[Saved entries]
========================

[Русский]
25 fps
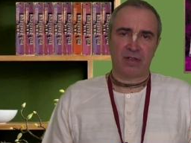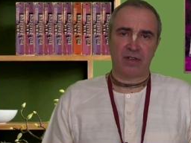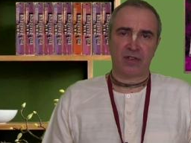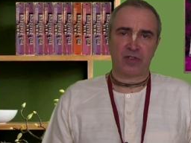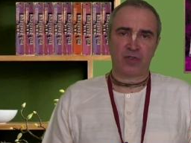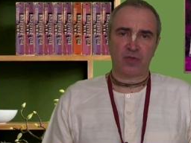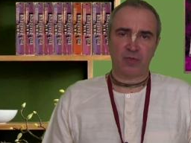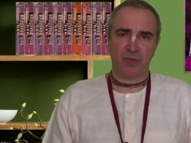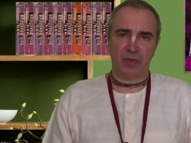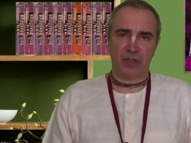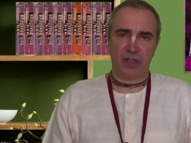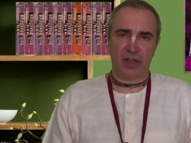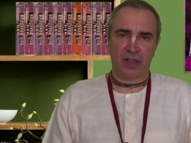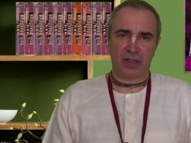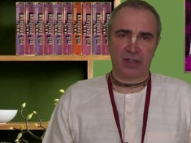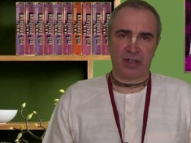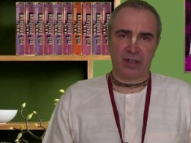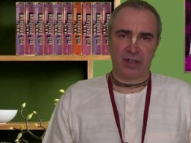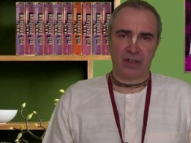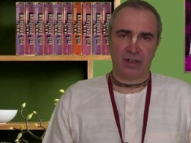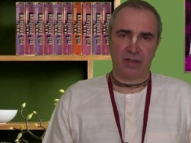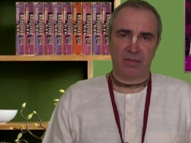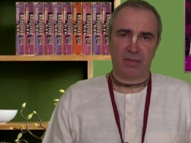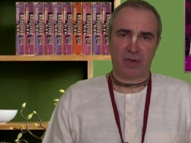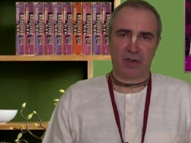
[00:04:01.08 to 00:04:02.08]

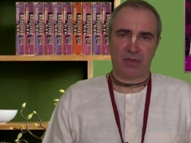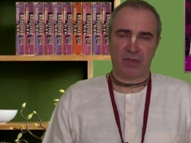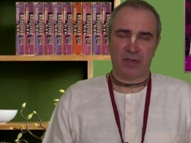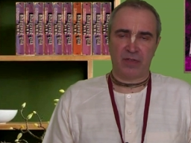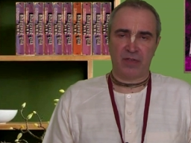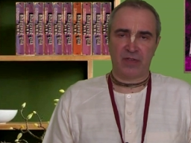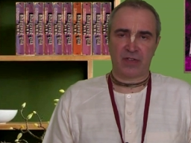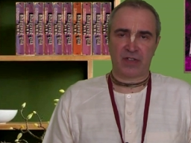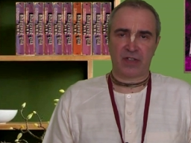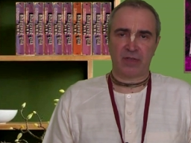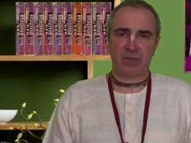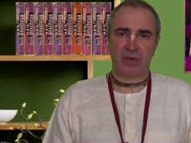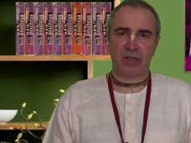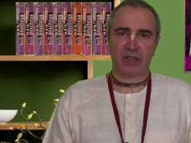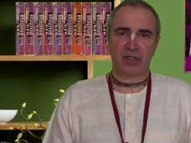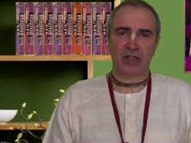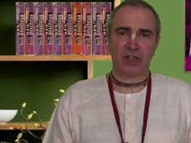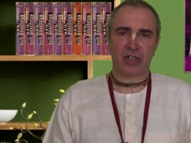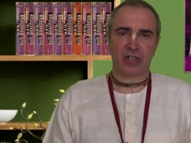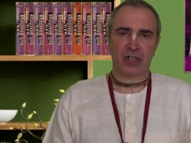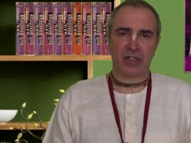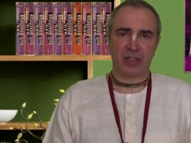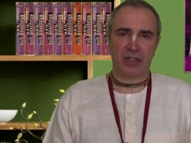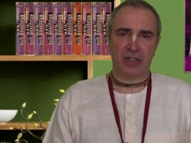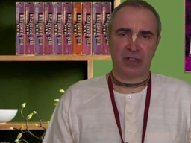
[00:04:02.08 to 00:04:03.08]
субъекта правовых
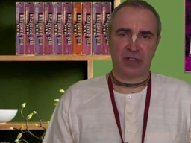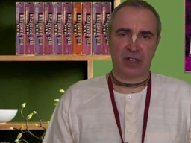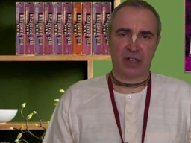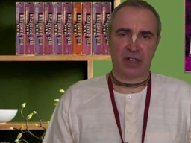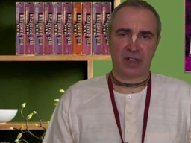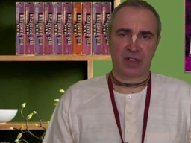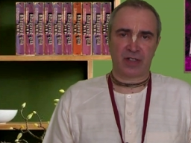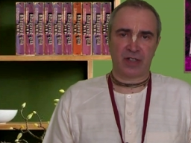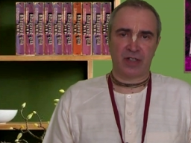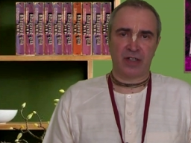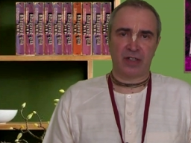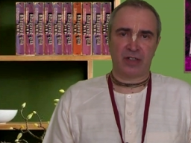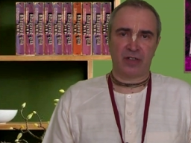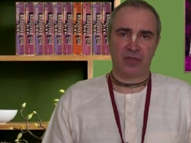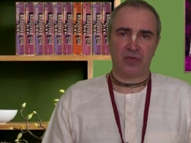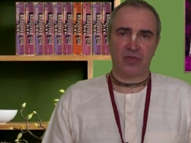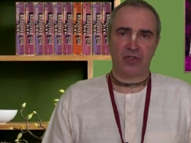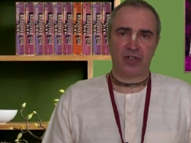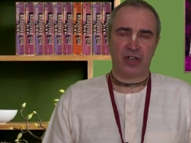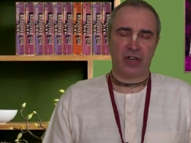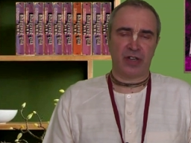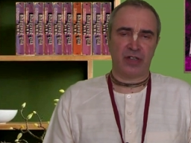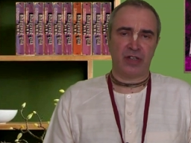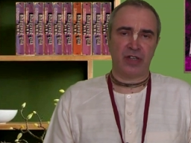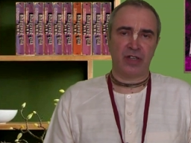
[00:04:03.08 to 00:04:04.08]
взаимоотношений траста – это
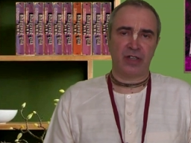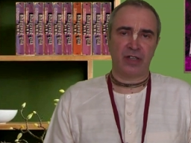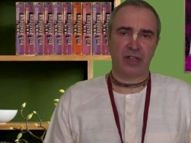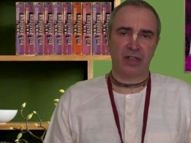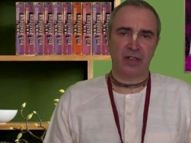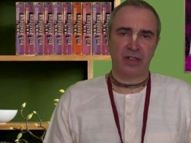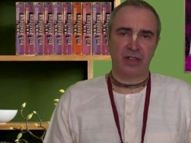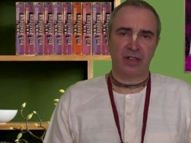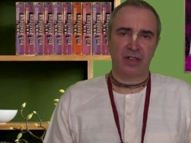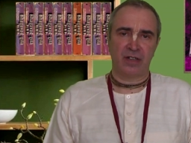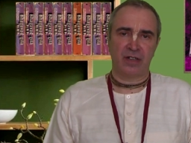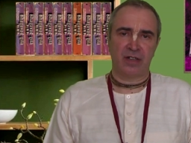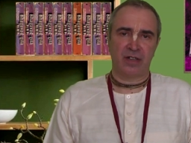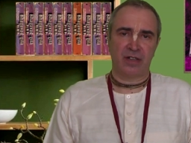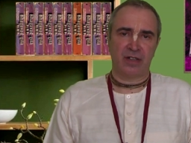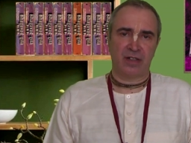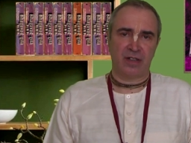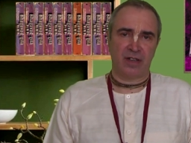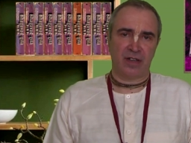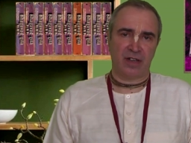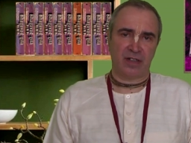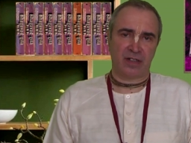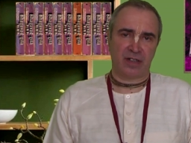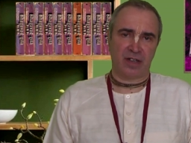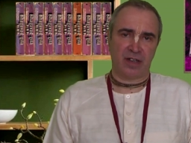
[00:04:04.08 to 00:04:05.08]
учредитель,
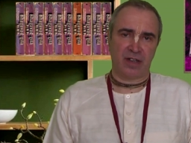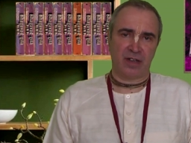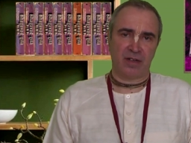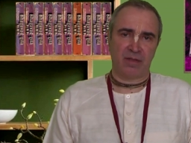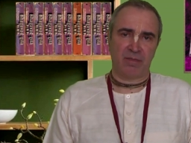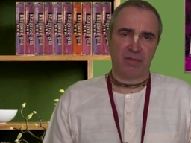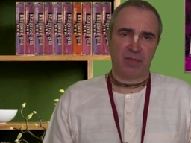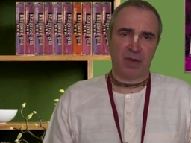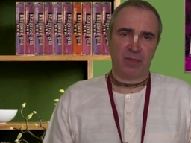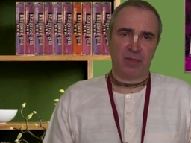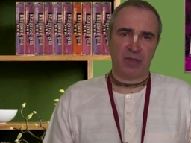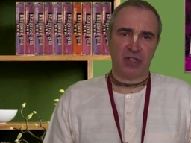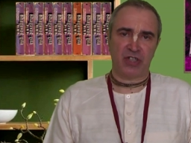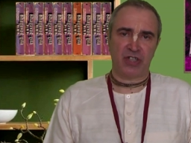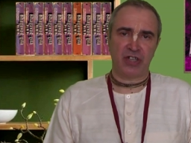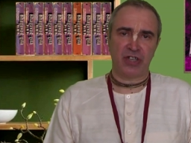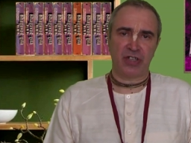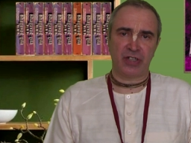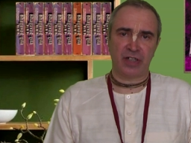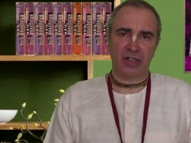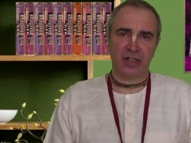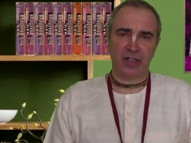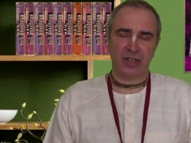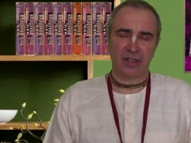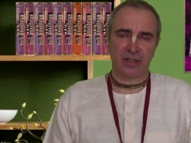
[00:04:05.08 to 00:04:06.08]
это
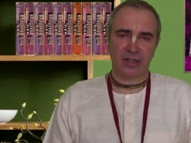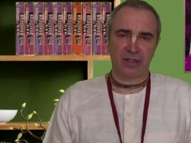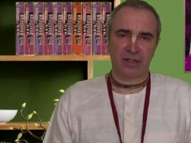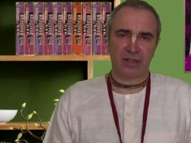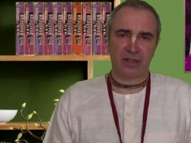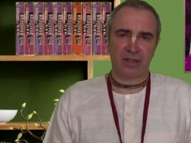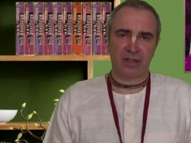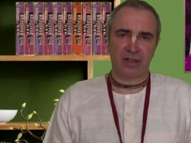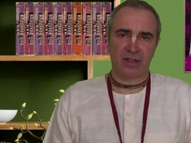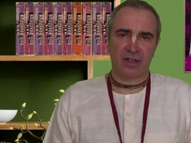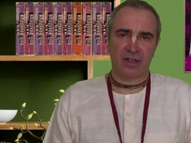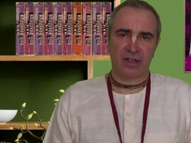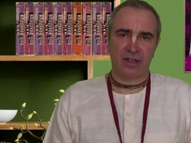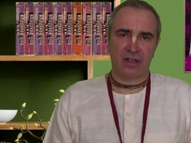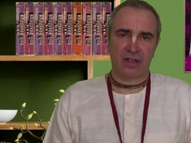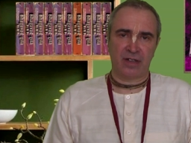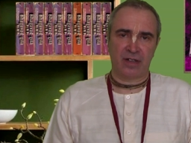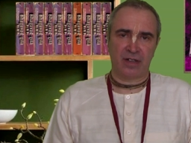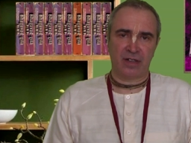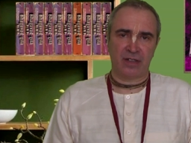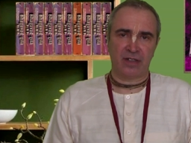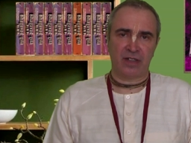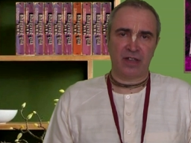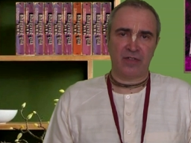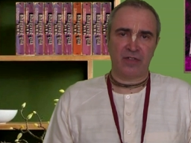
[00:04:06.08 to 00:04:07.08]
попечители,
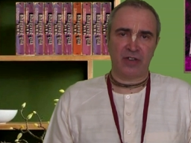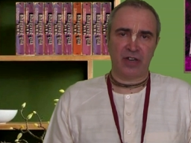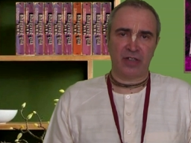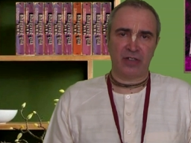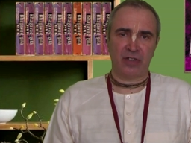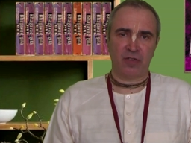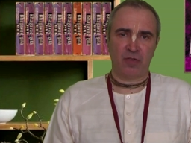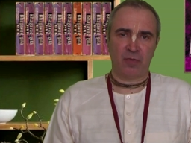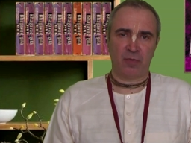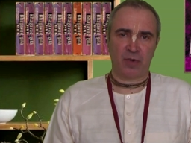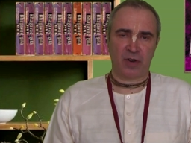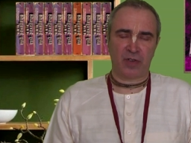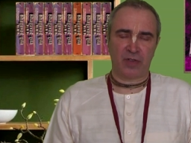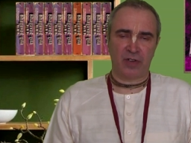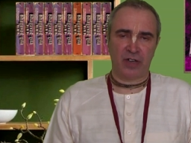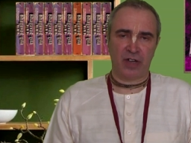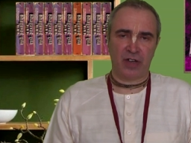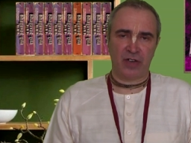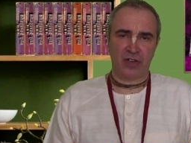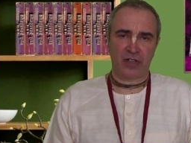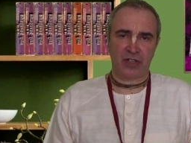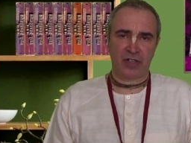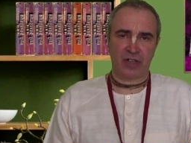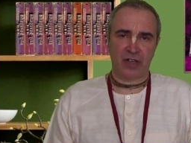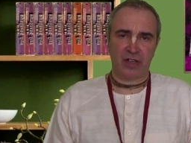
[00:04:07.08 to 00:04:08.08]
доверенные
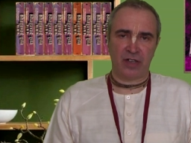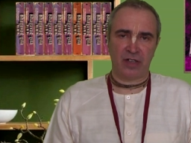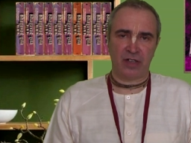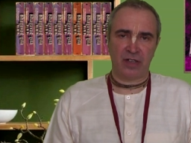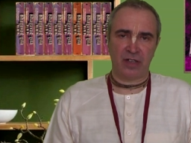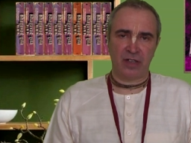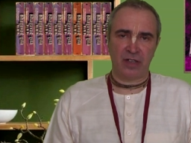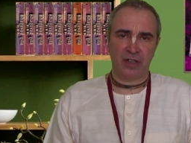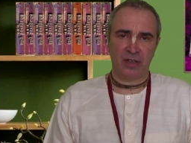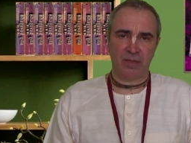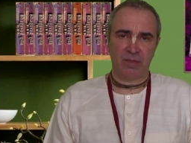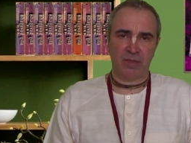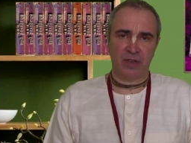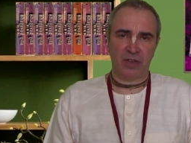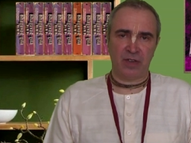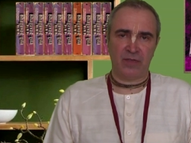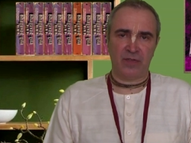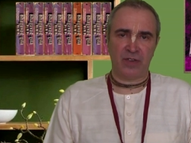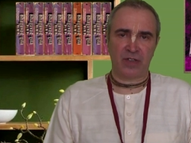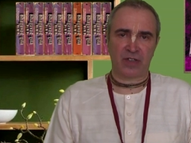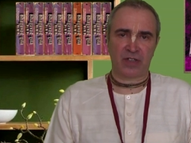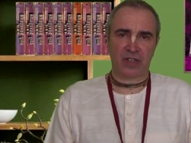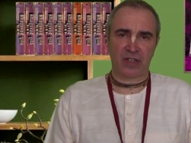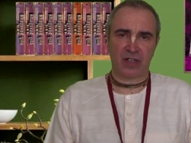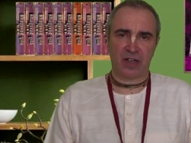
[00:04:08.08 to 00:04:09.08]
управляющие и
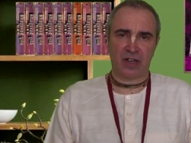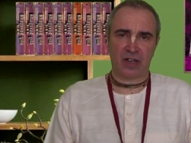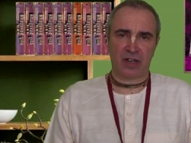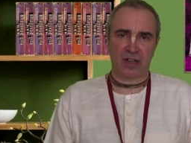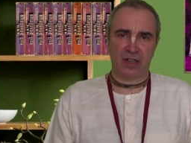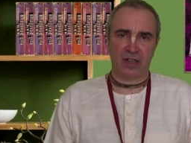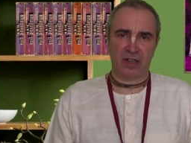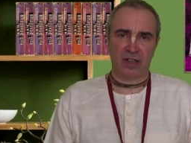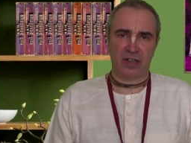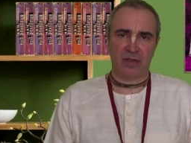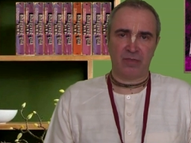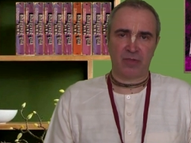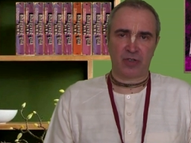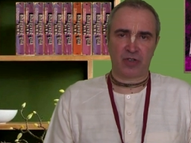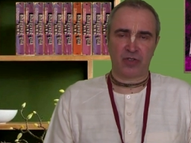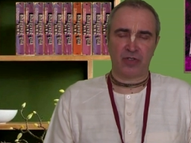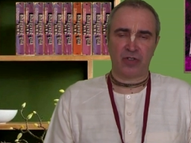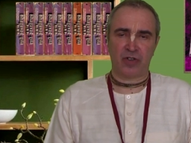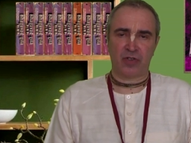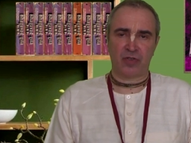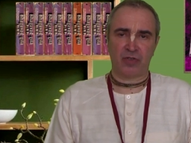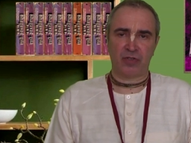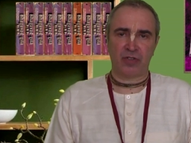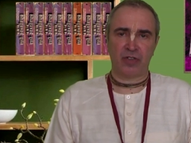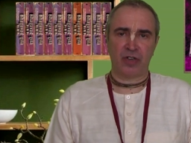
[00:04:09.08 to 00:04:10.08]
бенефициар или
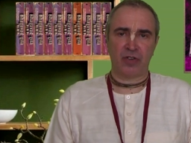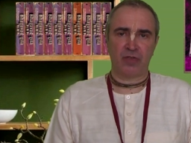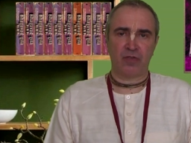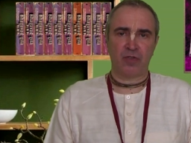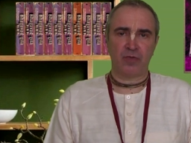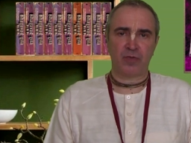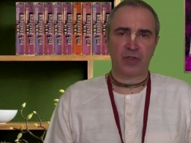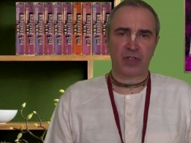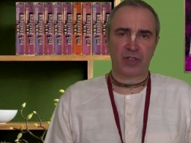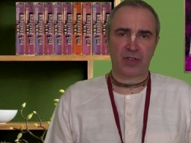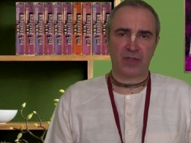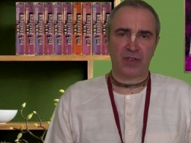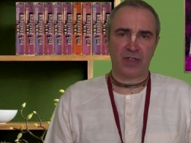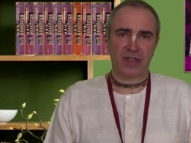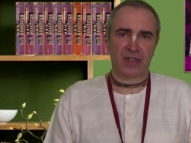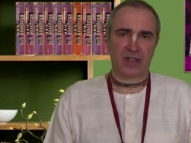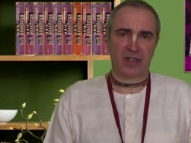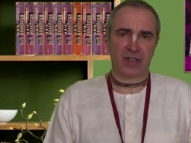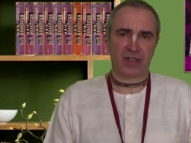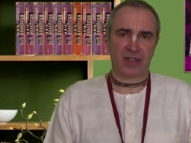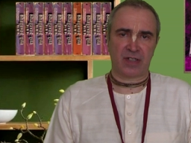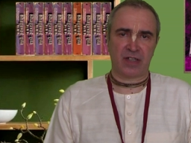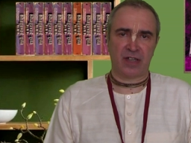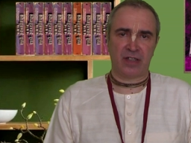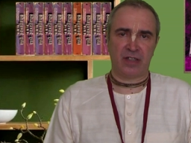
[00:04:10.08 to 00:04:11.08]
Международное общество
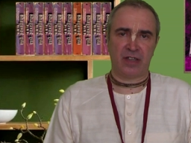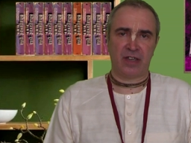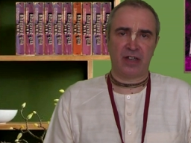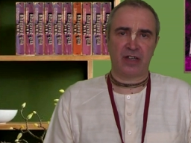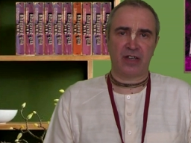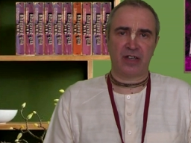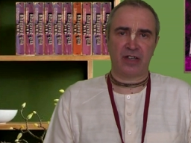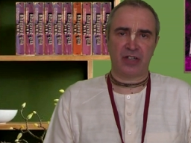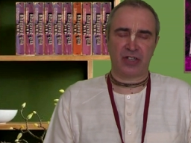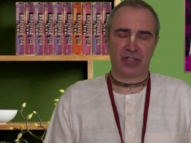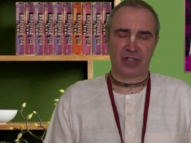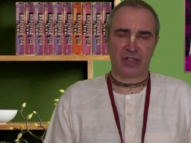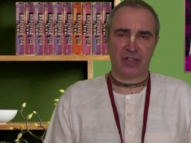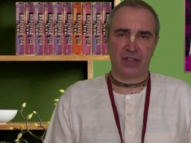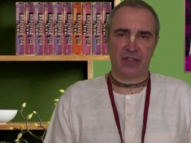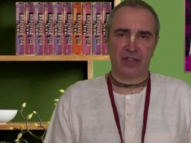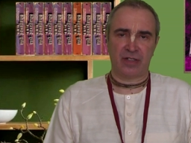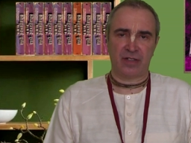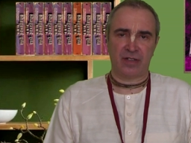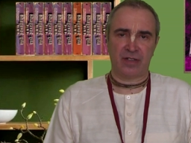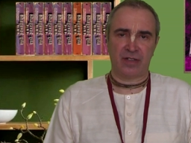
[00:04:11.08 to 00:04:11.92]
сознания Кришны.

========================

▸ PROBLEM STATEMENT
Every entry above needs to be printed again exactly, with its pictures left out.

▸ EXERCISE OUTPUT
[Русский]
25 fps
[00:04:01.08 to 00:04:02.08]

[00:04:02.08 to 00:04:03.08]
субъекта правовых
[00:04:03.08 to 00:04:04.08]
взаимоотношений траста – это
[00:04:04.08 to 00:04:05.08]
учредитель,
[00:04:05.08 to 00:04:06.08]
это
[00:04:06.08 to 00:04:07.08]
попечители,
[00:04:07.08 to 00:04:08.08]
доверенные
[00:04:08.08 to 00:04:09.08]
управляющие и
[00:04:09.08 to 00:04:10.08]
бенефициар или
[00:04:10.08 to 00:04:11.08]
Международное общество
[00:04:11.08 to 00:04:11.92]
сознания Кришны.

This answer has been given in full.